Dados Bibliográficos

AUTOR(ES) D. Howes
AFILIAÇÃO(ÕES) Department of Sociology and Anthropology, Concordia University, Montreal, Canada
ANO 2022
TIPO Artigo
PERIÓDICO Anthropological Theory
ISSN 1463-4996
E-ISSN 1741-2641
EDITORA Annual Reviews (United States)
DOI 10.1177/14634996211067307
CITAÇÕES 7
ADICIONADO EM 2025-08-18

Resumo

This article presents a critical evaluation of the work of Tim Ingold from the standpoint of social and sensory anthropology. It acknowledges the novelty of the emphasis on enskillment, movement, process, and growth in Ingold's work. However, it is critical of his abstraction of the senses, which are rendered 'interchangeable', and of persons, who are reduced to generic individuals. Ingold's anthropology is shown to be pre-cultural and post-social at once, with the result that it fails to address the sociality of sensation and cultural mediation of perception. Ingold's doctrine of 'direct perception' is exposed as particularly problematic.
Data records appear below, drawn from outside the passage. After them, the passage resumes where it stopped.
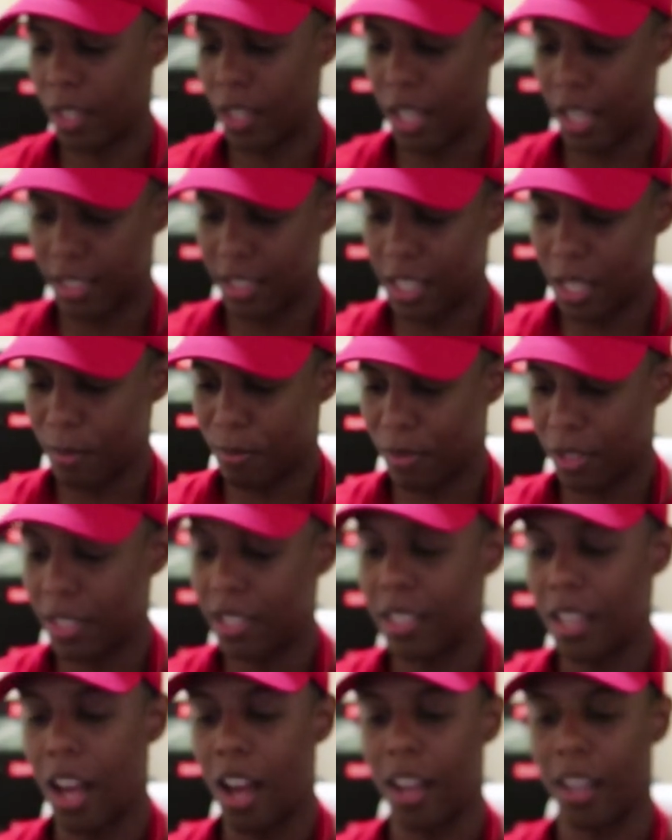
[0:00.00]
next up,
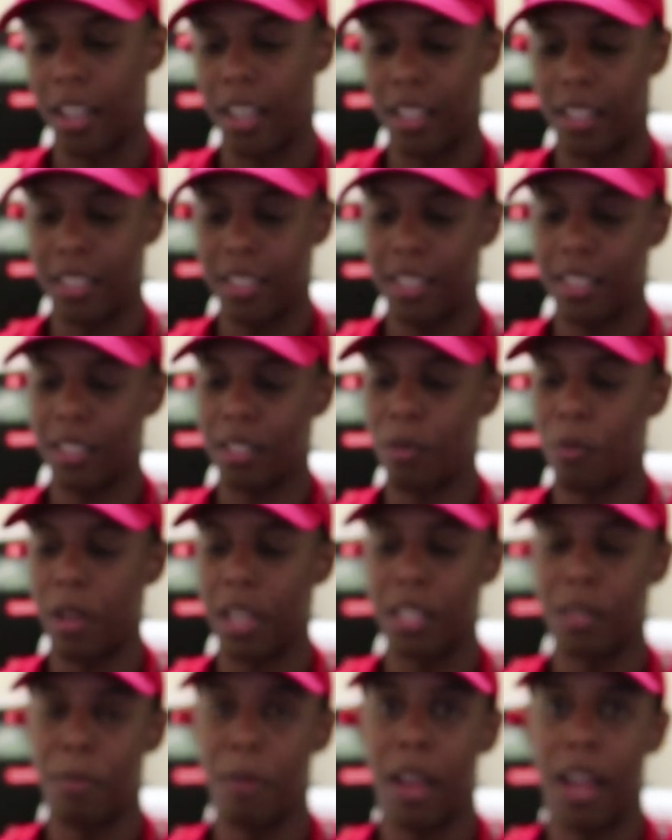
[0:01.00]
this is okay. This is the
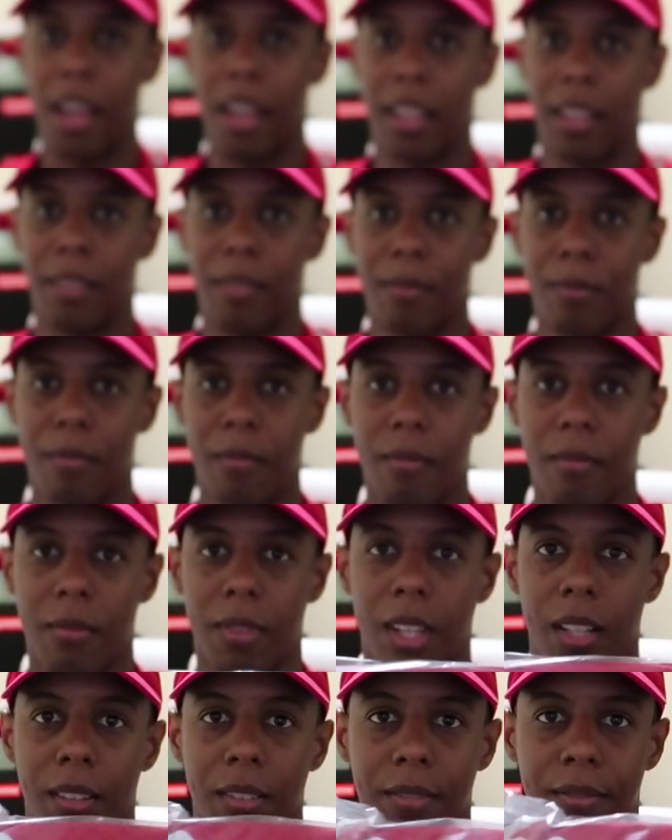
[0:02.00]
waist bag.
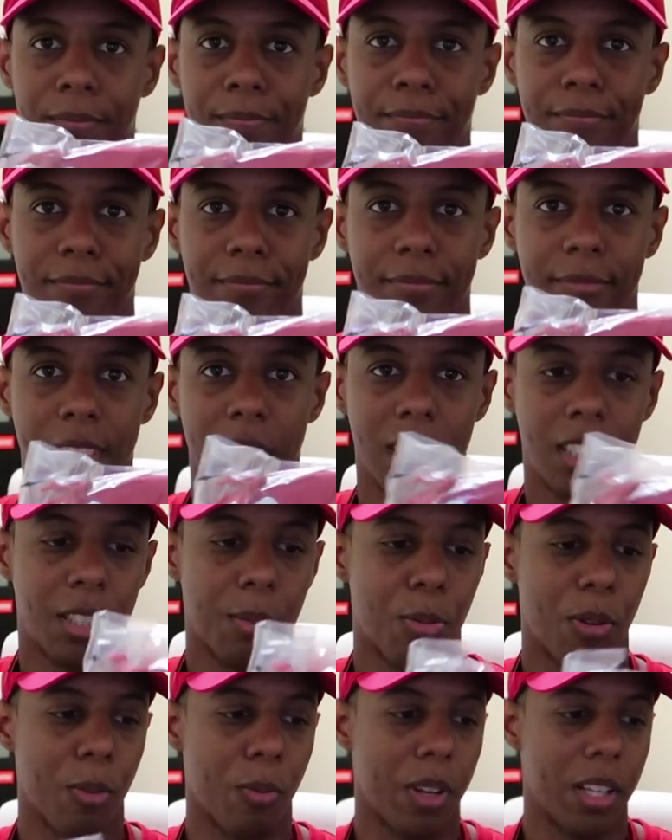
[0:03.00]
This is
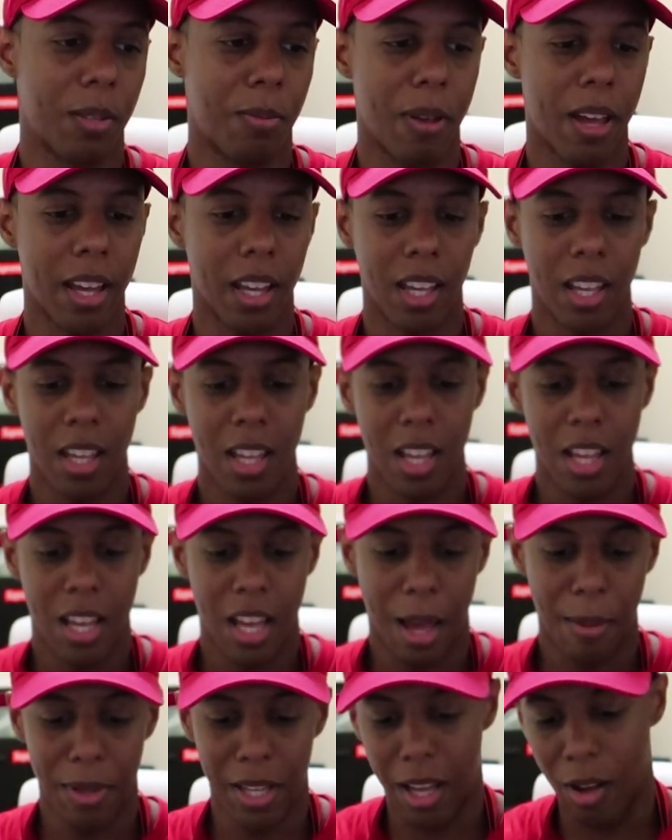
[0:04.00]
spring waist bag.
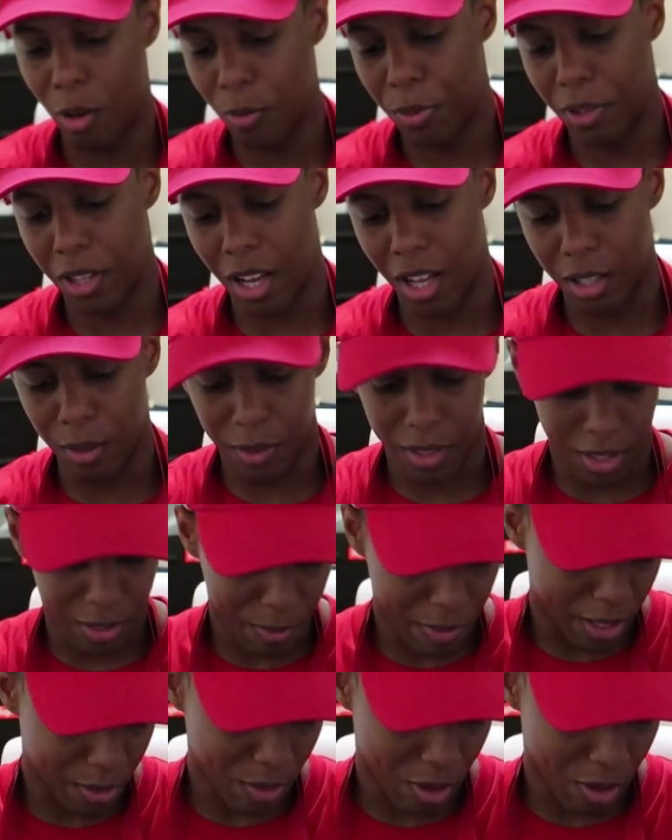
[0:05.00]
I mean, I opened the other one, so might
In place of his emphasis on 'the life of lines', this article foregrounds the life of the senses, and in lieu of his diminution of the social, it acknowledges the politics of perception that inform most every perceptual act. The article concludes with a series of reflections on how to go about sensualizing anthropological theory and practicing sensory ethnography (i.e. the methodology of participant sensation).